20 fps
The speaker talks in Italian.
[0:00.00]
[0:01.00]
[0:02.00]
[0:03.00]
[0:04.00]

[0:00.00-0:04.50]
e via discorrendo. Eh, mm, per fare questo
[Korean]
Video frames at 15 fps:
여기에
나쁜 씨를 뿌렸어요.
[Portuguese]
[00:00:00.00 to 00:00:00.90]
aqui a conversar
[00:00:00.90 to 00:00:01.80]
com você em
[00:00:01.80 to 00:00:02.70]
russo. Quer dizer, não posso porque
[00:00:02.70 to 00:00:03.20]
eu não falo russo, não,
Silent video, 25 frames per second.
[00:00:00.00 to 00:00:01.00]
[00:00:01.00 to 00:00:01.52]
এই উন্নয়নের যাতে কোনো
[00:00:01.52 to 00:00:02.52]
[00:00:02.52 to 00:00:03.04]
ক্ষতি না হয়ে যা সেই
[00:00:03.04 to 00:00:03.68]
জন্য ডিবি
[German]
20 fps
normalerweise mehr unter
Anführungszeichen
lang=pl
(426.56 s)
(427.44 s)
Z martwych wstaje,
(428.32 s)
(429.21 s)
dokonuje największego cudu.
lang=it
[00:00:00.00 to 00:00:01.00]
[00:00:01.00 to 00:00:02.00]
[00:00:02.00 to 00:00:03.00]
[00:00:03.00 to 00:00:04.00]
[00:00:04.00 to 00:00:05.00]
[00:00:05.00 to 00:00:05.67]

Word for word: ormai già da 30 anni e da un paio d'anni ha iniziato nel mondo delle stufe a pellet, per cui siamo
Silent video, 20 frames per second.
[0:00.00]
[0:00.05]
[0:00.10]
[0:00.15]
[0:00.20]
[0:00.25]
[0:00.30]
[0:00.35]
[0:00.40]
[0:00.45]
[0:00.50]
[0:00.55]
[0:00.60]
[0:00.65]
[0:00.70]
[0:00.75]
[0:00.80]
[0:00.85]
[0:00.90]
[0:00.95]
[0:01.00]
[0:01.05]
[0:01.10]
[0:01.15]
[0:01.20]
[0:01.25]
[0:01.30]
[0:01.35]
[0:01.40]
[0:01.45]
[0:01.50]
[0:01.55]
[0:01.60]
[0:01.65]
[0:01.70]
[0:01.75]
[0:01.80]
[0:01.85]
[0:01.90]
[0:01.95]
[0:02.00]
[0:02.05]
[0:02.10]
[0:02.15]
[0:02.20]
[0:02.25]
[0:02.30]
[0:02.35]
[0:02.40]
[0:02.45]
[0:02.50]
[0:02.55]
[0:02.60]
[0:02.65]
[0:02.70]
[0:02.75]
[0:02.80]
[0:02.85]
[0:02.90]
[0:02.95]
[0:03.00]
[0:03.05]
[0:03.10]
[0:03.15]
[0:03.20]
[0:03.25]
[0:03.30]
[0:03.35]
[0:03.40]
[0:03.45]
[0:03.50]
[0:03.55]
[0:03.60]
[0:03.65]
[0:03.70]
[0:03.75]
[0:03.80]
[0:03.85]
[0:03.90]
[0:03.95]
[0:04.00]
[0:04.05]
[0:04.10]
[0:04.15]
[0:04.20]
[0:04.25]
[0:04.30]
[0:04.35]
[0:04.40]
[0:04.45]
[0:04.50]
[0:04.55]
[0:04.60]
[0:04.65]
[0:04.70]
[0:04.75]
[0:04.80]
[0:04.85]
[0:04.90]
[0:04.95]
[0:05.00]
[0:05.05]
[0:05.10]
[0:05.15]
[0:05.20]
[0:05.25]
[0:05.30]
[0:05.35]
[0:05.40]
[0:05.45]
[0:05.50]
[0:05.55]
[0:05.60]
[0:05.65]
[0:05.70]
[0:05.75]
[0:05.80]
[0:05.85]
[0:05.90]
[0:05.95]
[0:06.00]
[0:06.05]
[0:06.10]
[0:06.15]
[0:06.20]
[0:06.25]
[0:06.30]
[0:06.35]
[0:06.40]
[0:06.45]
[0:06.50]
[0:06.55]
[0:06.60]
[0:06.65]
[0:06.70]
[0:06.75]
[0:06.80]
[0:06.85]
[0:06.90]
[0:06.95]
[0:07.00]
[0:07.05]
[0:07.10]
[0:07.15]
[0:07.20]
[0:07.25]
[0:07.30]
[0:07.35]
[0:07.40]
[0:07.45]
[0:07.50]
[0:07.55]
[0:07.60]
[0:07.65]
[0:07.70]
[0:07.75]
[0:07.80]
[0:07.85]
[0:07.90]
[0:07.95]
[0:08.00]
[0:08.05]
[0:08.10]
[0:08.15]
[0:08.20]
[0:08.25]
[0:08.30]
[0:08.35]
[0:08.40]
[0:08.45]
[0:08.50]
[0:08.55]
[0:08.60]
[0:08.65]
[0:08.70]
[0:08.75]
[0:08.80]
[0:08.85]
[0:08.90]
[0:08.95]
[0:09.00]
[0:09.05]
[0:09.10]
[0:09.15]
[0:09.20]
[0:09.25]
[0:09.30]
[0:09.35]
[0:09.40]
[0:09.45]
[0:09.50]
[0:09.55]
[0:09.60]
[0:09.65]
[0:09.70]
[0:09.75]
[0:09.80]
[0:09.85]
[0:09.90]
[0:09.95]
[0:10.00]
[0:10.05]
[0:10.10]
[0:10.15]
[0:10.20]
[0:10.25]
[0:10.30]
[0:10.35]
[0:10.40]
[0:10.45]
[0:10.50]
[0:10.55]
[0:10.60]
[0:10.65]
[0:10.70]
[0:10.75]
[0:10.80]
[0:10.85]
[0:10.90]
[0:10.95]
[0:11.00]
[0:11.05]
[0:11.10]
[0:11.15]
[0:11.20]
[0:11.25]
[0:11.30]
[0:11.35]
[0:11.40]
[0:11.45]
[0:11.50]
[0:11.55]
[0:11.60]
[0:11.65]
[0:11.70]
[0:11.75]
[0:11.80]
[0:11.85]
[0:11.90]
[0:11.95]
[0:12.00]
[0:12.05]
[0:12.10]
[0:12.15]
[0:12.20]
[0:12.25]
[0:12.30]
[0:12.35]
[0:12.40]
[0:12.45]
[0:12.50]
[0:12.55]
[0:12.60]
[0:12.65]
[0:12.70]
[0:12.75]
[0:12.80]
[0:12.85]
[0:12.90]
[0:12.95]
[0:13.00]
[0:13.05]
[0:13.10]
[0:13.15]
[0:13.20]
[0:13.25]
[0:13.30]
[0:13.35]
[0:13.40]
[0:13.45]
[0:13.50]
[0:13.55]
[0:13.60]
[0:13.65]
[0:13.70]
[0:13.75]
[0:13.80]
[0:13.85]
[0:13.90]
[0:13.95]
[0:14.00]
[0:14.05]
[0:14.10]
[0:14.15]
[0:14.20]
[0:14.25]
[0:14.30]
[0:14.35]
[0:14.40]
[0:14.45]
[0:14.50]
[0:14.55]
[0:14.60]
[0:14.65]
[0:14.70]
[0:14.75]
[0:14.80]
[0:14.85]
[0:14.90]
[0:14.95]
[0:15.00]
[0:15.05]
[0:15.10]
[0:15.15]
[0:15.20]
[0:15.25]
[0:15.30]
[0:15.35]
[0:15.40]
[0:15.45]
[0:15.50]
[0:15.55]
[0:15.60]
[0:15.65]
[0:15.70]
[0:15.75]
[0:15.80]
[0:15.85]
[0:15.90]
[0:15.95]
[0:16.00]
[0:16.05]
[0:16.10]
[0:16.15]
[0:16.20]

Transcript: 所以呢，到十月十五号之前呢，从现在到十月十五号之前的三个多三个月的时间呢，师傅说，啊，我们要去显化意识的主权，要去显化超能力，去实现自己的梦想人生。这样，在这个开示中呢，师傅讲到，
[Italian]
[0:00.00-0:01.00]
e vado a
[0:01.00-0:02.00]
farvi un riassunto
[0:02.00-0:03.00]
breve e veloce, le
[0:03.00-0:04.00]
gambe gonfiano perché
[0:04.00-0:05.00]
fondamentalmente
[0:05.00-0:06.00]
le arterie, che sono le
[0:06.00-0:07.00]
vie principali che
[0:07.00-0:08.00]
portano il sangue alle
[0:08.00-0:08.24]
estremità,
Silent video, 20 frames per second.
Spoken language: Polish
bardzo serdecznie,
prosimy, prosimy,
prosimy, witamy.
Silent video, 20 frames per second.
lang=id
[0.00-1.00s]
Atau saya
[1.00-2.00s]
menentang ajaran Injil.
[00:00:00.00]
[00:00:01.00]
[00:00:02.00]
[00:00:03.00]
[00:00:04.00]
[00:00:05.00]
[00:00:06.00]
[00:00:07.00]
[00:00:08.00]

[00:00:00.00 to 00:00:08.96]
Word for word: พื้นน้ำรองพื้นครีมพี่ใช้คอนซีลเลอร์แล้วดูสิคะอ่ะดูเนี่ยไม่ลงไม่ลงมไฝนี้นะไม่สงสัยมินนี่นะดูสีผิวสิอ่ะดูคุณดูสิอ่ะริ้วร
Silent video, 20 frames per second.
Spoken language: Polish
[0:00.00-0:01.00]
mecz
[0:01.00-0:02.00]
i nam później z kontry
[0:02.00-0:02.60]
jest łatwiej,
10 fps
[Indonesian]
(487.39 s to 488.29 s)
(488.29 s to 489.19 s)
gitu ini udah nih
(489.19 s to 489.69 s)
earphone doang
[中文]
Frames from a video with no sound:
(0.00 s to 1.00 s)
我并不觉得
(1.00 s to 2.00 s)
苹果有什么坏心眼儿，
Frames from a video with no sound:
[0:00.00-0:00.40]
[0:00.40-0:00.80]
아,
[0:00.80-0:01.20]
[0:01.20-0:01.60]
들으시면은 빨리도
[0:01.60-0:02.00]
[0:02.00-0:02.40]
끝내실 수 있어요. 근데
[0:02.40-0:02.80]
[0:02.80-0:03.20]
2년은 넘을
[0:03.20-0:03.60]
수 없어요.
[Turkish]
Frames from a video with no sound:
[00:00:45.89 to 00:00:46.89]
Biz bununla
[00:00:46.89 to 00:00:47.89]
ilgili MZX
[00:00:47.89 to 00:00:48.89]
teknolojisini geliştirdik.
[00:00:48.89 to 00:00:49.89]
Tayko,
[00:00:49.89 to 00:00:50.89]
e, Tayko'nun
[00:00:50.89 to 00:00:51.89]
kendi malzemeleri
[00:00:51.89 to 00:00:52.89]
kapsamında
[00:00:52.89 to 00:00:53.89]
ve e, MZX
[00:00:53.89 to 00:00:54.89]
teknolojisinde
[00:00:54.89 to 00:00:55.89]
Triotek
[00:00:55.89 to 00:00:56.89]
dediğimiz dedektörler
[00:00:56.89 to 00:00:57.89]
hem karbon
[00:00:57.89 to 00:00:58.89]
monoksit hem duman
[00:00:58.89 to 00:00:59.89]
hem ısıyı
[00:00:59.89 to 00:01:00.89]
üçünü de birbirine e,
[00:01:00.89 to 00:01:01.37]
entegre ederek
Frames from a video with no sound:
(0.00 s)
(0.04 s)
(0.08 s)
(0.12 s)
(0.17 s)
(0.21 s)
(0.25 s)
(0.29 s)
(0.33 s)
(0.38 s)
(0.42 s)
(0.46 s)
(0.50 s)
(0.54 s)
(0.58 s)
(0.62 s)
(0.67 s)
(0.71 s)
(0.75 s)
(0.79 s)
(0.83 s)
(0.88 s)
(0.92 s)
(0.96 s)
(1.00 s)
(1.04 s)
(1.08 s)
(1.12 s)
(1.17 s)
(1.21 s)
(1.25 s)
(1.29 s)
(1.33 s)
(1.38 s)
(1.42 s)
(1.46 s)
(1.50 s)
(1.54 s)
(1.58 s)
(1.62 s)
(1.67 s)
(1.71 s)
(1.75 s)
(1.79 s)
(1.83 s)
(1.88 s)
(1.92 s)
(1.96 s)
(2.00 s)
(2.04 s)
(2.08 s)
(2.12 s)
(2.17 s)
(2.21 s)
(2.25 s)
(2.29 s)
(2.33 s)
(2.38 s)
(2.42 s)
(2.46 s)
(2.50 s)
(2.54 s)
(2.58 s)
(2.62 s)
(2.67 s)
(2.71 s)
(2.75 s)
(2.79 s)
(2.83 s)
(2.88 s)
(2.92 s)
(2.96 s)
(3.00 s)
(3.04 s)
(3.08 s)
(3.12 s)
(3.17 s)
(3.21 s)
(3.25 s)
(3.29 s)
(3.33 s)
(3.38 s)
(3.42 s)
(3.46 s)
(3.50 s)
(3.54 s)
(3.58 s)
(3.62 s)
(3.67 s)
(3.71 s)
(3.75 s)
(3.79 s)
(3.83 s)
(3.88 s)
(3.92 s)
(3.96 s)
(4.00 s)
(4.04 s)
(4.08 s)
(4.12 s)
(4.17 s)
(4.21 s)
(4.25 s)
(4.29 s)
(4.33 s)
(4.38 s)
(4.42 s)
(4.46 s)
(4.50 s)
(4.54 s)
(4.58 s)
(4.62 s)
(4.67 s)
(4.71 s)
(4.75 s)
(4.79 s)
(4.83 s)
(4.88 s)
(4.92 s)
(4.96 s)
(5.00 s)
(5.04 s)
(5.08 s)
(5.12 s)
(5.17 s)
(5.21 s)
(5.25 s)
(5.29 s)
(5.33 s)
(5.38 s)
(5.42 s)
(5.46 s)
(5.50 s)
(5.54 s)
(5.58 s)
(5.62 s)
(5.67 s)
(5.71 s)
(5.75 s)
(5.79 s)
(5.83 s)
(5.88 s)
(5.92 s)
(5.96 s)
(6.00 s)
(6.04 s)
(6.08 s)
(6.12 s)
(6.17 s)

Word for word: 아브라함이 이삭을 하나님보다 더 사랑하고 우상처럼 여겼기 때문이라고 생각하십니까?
************
**DIRECTIONS FOR THIS TASK:** Word for word, quote the lines of the material from the first line through the line with "Silent video, 25 frames per second.", both ends included.

**WORKED SOLUTION:**
20 fps
The speaker talks in Italian.
[0:00.00]
[0:01.00]
[0:02.00]
[0:03.00]
[0:04.00]

[0:00.00-0:04.50]
e via discorrendo. Eh, mm, per fare questo
[Korean]
Video frames at 15 fps:
여기에
나쁜 씨를 뿌렸어요.
[Portuguese]
[00:00:00.00 to 00:00:00.90]
aqui a conversar
[00:00:00.90 to 00:00:01.80]
com você em
[00:00:01.80 to 00:00:02.70]
russo. Quer dizer, não posso porque
[00:00:02.70 to 00:00:03.20]
eu não falo russo, não,
Silent video, 25 frames per second.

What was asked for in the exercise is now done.